Pour le spécialiste en droit constitutionnel Slim Laghmani, « si le Gouvernement Mechichi n’obtient pas, aujourd’hui, la confiance du parlement, le président de la République aura le droit de dissoudre l’ARP (art. 89 de la Constitution). Le texte de l’art. 89 l’autorise cependant à ne pas le faire. Dans ce cas, c’est le gouvernement actuel qui demeurera, sous la présidence d’Elyes Fakhfakh. Et l’ARP restera, dans ce cas, quoi qu’on en dise, quoi qu’on lui dise, sous l’épée de Damoclès de la dissolution… »
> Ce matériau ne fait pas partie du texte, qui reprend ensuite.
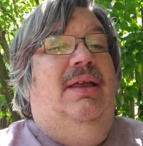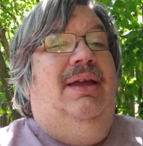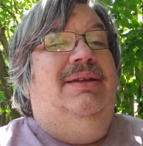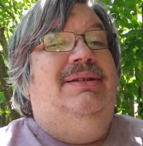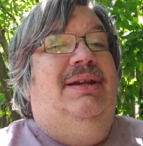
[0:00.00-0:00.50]

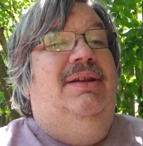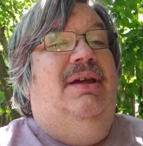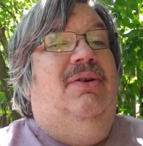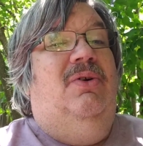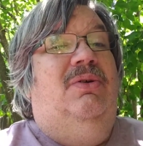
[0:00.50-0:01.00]
like I said,
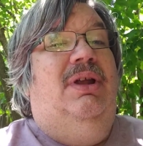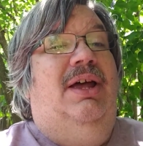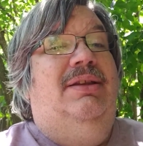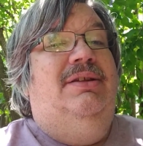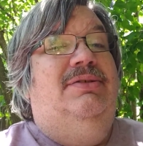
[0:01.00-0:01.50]
not a whole
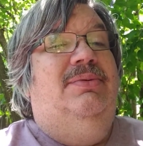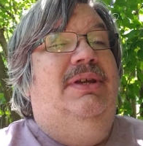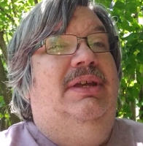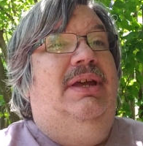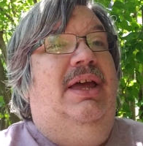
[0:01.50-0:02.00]
lot this
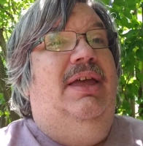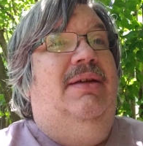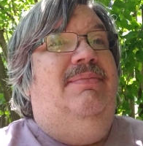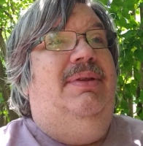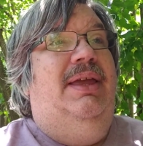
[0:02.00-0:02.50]
week. I
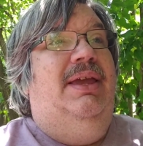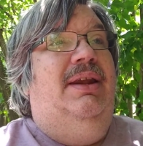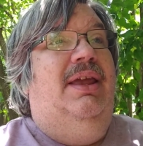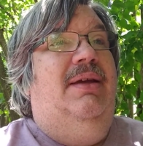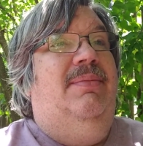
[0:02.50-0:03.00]
am
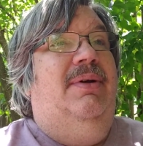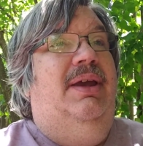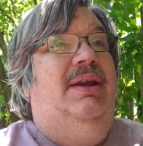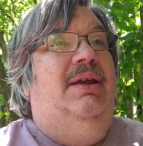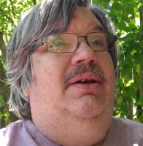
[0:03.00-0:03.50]
playing ham
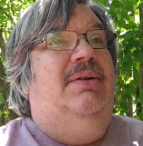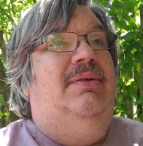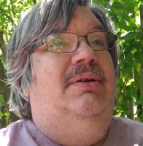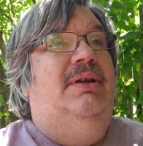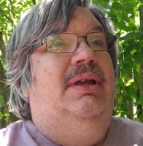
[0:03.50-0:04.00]
radio.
« C’est tout ce que dit la Constitutionde 2014, poursuit l’expert. C’est la seule alternative prévue. Alternative bizarre, parce que logiquement, dans ce cas, le président de la République « doit » dissoudre l’ARP. Bizarrerie qui s’explique par le parlementarisme sentimental de la majorité des Constituants : « Il faut sauver le soldat ARP » », précise Laghmani à propos du souci irrationnel de sauver l’institution, comme une fin en soi, au nom de l’exemplarité de la transition démocratique.
« Peut-on nommer un autre chef du Gouvernement ? Certainement pas. Le seul article qui traite de la question (l’article 100) n’est pas applicable puisqu’il exclut, précisément, le cas d’un chef de gouvernement démissionnaire ou objet d’une censure parlementaire », avance Laghmani, catégorique.
En cas de refus de la confiance au Gouvernement Mechichi et si un nouveau chef de Gouvernement est désigné, proposé ou élu, cela ne voudra dire qu’une seule chose : nous serons sortis de la Constitution de 2014 et, par conséquent, de l’Etat de droit, conclue-t-il.